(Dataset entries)
+---+
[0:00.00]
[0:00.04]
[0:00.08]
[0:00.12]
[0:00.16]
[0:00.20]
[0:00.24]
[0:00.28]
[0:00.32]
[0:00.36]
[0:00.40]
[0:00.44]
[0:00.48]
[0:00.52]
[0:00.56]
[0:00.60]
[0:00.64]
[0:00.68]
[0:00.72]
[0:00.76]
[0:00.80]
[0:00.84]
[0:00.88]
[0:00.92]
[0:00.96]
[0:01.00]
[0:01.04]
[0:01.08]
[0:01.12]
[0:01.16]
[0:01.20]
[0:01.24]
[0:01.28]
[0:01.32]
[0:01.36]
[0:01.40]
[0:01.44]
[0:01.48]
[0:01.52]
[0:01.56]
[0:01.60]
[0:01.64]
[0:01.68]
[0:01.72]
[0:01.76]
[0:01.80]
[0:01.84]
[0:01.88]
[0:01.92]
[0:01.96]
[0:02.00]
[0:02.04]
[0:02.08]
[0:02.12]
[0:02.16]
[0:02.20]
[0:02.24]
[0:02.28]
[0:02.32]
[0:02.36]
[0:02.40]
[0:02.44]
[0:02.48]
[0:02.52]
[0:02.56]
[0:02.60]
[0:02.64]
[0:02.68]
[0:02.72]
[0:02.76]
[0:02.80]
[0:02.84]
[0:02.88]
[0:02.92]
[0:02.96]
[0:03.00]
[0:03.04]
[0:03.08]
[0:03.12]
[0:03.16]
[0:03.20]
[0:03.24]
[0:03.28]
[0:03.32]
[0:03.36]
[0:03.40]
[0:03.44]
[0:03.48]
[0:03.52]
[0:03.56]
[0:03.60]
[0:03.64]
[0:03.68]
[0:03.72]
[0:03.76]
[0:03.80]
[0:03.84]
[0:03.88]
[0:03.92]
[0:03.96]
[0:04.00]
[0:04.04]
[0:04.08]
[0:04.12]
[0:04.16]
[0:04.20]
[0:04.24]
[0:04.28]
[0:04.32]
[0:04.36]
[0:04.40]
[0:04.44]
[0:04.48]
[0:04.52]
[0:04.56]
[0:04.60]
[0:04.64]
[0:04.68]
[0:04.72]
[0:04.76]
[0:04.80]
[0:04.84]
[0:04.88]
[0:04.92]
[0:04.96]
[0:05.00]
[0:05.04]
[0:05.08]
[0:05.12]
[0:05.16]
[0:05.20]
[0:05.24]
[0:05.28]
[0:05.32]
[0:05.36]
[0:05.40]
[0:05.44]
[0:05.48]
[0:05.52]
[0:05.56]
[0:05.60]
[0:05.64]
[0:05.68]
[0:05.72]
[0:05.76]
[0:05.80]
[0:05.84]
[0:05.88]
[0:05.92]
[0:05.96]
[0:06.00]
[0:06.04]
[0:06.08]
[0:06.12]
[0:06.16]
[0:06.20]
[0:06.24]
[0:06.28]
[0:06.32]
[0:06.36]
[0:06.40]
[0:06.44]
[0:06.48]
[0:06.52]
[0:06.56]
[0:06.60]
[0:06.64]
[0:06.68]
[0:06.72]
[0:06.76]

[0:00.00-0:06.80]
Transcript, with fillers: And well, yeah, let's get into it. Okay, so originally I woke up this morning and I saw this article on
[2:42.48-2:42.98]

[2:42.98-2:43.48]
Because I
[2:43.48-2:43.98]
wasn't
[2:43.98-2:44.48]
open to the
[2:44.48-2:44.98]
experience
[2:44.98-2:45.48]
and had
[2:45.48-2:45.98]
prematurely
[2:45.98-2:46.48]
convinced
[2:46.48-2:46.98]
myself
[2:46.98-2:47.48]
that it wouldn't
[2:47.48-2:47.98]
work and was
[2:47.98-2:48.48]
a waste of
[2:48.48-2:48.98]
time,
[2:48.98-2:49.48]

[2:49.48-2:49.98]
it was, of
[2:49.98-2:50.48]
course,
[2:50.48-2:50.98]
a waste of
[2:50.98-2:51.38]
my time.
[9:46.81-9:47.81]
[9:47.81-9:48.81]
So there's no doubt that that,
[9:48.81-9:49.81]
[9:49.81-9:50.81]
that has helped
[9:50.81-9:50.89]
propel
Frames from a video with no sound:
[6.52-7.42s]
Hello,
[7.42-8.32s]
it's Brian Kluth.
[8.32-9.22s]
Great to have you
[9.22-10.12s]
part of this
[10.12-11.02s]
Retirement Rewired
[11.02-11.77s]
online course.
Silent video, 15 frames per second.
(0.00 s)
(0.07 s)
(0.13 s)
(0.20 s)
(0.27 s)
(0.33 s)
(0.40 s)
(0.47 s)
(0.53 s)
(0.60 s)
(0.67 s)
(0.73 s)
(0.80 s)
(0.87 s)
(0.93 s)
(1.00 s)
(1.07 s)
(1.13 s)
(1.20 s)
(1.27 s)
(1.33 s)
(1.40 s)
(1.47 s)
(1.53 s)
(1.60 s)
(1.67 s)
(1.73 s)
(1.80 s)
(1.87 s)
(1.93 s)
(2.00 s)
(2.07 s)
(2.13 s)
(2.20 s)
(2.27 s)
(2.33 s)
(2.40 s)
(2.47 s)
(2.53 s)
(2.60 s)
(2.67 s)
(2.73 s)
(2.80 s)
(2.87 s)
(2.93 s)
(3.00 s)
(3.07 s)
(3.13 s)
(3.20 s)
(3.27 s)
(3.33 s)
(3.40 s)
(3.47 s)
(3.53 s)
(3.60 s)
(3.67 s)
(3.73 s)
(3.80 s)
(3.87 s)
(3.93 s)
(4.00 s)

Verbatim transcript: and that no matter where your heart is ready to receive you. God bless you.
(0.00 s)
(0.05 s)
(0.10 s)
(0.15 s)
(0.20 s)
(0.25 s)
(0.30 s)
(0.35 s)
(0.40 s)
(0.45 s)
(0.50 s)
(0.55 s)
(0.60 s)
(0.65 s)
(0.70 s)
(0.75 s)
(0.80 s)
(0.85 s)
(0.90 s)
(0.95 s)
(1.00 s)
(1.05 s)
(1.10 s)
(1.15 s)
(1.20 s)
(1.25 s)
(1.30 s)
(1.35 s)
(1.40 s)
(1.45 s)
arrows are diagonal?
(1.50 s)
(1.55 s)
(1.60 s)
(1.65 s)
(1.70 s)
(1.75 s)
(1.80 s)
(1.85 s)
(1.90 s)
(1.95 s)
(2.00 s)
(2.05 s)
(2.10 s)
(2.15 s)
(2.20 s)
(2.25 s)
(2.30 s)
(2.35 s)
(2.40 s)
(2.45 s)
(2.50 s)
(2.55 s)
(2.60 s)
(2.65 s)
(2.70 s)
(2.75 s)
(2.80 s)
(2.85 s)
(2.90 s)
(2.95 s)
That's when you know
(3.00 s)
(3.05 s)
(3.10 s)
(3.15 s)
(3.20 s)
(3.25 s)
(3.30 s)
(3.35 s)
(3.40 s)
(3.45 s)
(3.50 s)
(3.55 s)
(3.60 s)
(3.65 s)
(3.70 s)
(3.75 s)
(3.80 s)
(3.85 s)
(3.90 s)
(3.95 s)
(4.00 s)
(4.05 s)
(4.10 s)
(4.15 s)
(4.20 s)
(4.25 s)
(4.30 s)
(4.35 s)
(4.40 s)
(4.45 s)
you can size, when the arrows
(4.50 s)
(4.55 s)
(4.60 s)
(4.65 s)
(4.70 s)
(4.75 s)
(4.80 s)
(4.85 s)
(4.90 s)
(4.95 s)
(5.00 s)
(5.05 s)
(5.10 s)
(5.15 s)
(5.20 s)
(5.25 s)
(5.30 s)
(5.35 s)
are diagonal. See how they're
+---+
Return the records in full, exactly as they read.

• _SOLUTION TO THIS TASK_:
[0:00.00]
[0:00.04]
[0:00.08]
[0:00.12]
[0:00.16]
[0:00.20]
[0:00.24]
[0:00.28]
[0:00.32]
[0:00.36]
[0:00.40]
[0:00.44]
[0:00.48]
[0:00.52]
[0:00.56]
[0:00.60]
[0:00.64]
[0:00.68]
[0:00.72]
[0:00.76]
[0:00.80]
[0:00.84]
[0:00.88]
[0:00.92]
[0:00.96]
[0:01.00]
[0:01.04]
[0:01.08]
[0:01.12]
[0:01.16]
[0:01.20]
[0:01.24]
[0:01.28]
[0:01.32]
[0:01.36]
[0:01.40]
[0:01.44]
[0:01.48]
[0:01.52]
[0:01.56]
[0:01.60]
[0:01.64]
[0:01.68]
[0:01.72]
[0:01.76]
[0:01.80]
[0:01.84]
[0:01.88]
[0:01.92]
[0:01.96]
[0:02.00]
[0:02.04]
[0:02.08]
[0:02.12]
[0:02.16]
[0:02.20]
[0:02.24]
[0:02.28]
[0:02.32]
[0:02.36]
[0:02.40]
[0:02.44]
[0:02.48]
[0:02.52]
[0:02.56]
[0:02.60]
[0:02.64]
[0:02.68]
[0:02.72]
[0:02.76]
[0:02.80]
[0:02.84]
[0:02.88]
[0:02.92]
[0:02.96]
[0:03.00]
[0:03.04]
[0:03.08]
[0:03.12]
[0:03.16]
[0:03.20]
[0:03.24]
[0:03.28]
[0:03.32]
[0:03.36]
[0:03.40]
[0:03.44]
[0:03.48]
[0:03.52]
[0:03.56]
[0:03.60]
[0:03.64]
[0:03.68]
[0:03.72]
[0:03.76]
[0:03.80]
[0:03.84]
[0:03.88]
[0:03.92]
[0:03.96]
[0:04.00]
[0:04.04]
[0:04.08]
[0:04.12]
[0:04.16]
[0:04.20]
[0:04.24]
[0:04.28]
[0:04.32]
[0:04.36]
[0:04.40]
[0:04.44]
[0:04.48]
[0:04.52]
[0:04.56]
[0:04.60]
[0:04.64]
[0:04.68]
[0:04.72]
[0:04.76]
[0:04.80]
[0:04.84]
[0:04.88]
[0:04.92]
[0:04.96]
[0:05.00]
[0:05.04]
[0:05.08]
[0:05.12]
[0:05.16]
[0:05.20]
[0:05.24]
[0:05.28]
[0:05.32]
[0:05.36]
[0:05.40]
[0:05.44]
[0:05.48]
[0:05.52]
[0:05.56]
[0:05.60]
[0:05.64]
[0:05.68]
[0:05.72]
[0:05.76]
[0:05.80]
[0:05.84]
[0:05.88]
[0:05.92]
[0:05.96]
[0:06.00]
[0:06.04]
[0:06.08]
[0:06.12]
[0:06.16]
[0:06.20]
[0:06.24]
[0:06.28]
[0:06.32]
[0:06.36]
[0:06.40]
[0:06.44]
[0:06.48]
[0:06.52]
[0:06.56]
[0:06.60]
[0:06.64]
[0:06.68]
[0:06.72]
[0:06.76]

[0:00.00-0:06.80]
Transcript, with fillers: And well, yeah, let's get into it. Okay, so originally I woke up this morning and I saw this article on
[2:42.48-2:42.98]

[2:42.98-2:43.48]
Because I
[2:43.48-2:43.98]
wasn't
[2:43.98-2:44.48]
open to the
[2:44.48-2:44.98]
experience
[2:44.98-2:45.48]
and had
[2:45.48-2:45.98]
prematurely
[2:45.98-2:46.48]
convinced
[2:46.48-2:46.98]
myself
[2:46.98-2:47.48]
that it wouldn't
[2:47.48-2:47.98]
work and was
[2:47.98-2:48.48]
a waste of
[2:48.48-2:48.98]
time,
[2:48.98-2:49.48]

[2:49.48-2:49.98]
it was, of
[2:49.98-2:50.48]
course,
[2:50.48-2:50.98]
a waste of
[2:50.98-2:51.38]
my time.
[9:46.81-9:47.81]
[9:47.81-9:48.81]
So there's no doubt that that,
[9:48.81-9:49.81]
[9:49.81-9:50.81]
that has helped
[9:50.81-9:50.89]
propel
Frames from a video with no sound:
[6.52-7.42s]
Hello,
[7.42-8.32s]
it's Brian Kluth.
[8.32-9.22s]
Great to have you
[9.22-10.12s]
part of this
[10.12-11.02s]
Retirement Rewired
[11.02-11.77s]
online course.
Silent video, 15 frames per second.
(0.00 s)
(0.07 s)
(0.13 s)
(0.20 s)
(0.27 s)
(0.33 s)
(0.40 s)
(0.47 s)
(0.53 s)
(0.60 s)
(0.67 s)
(0.73 s)
(0.80 s)
(0.87 s)
(0.93 s)
(1.00 s)
(1.07 s)
(1.13 s)
(1.20 s)
(1.27 s)
(1.33 s)
(1.40 s)
(1.47 s)
(1.53 s)
(1.60 s)
(1.67 s)
(1.73 s)
(1.80 s)
(1.87 s)
(1.93 s)
(2.00 s)
(2.07 s)
(2.13 s)
(2.20 s)
(2.27 s)
(2.33 s)
(2.40 s)
(2.47 s)
(2.53 s)
(2.60 s)
(2.67 s)
(2.73 s)
(2.80 s)
(2.87 s)
(2.93 s)
(3.00 s)
(3.07 s)
(3.13 s)
(3.20 s)
(3.27 s)
(3.33 s)
(3.40 s)
(3.47 s)
(3.53 s)
(3.60 s)
(3.67 s)
(3.73 s)
(3.80 s)
(3.87 s)
(3.93 s)
(4.00 s)

Verbatim transcript: and that no matter where your heart is ready to receive you. God bless you.
(0.00 s)
(0.05 s)
(0.10 s)
(0.15 s)
(0.20 s)
(0.25 s)
(0.30 s)
(0.35 s)
(0.40 s)
(0.45 s)
(0.50 s)
(0.55 s)
(0.60 s)
(0.65 s)
(0.70 s)
(0.75 s)
(0.80 s)
(0.85 s)
(0.90 s)
(0.95 s)
(1.00 s)
(1.05 s)
(1.10 s)
(1.15 s)
(1.20 s)
(1.25 s)
(1.30 s)
(1.35 s)
(1.40 s)
(1.45 s)
arrows are diagonal?
(1.50 s)
(1.55 s)
(1.60 s)
(1.65 s)
(1.70 s)
(1.75 s)
(1.80 s)
(1.85 s)
(1.90 s)
(1.95 s)
(2.00 s)
(2.05 s)
(2.10 s)
(2.15 s)
(2.20 s)
(2.25 s)
(2.30 s)
(2.35 s)
(2.40 s)
(2.45 s)
(2.50 s)
(2.55 s)
(2.60 s)
(2.65 s)
(2.70 s)
(2.75 s)
(2.80 s)
(2.85 s)
(2.90 s)
(2.95 s)
That's when you know
(3.00 s)
(3.05 s)
(3.10 s)
(3.15 s)
(3.20 s)
(3.25 s)
(3.30 s)
(3.35 s)
(3.40 s)
(3.45 s)
(3.50 s)
(3.55 s)
(3.60 s)
(3.65 s)
(3.70 s)
(3.75 s)
(3.80 s)
(3.85 s)
(3.90 s)
(3.95 s)
(4.00 s)
(4.05 s)
(4.10 s)
(4.15 s)
(4.20 s)
(4.25 s)
(4.30 s)
(4.35 s)
(4.40 s)
(4.45 s)
you can size, when the arrows
(4.50 s)
(4.55 s)
(4.60 s)
(4.65 s)
(4.70 s)
(4.75 s)
(4.80 s)
(4.85 s)
(4.90 s)
(4.95 s)
(5.00 s)
(5.05 s)
(5.10 s)
(5.15 s)
(5.20 s)
(5.25 s)
(5.30 s)
(5.35 s)
are diagonal. See how they're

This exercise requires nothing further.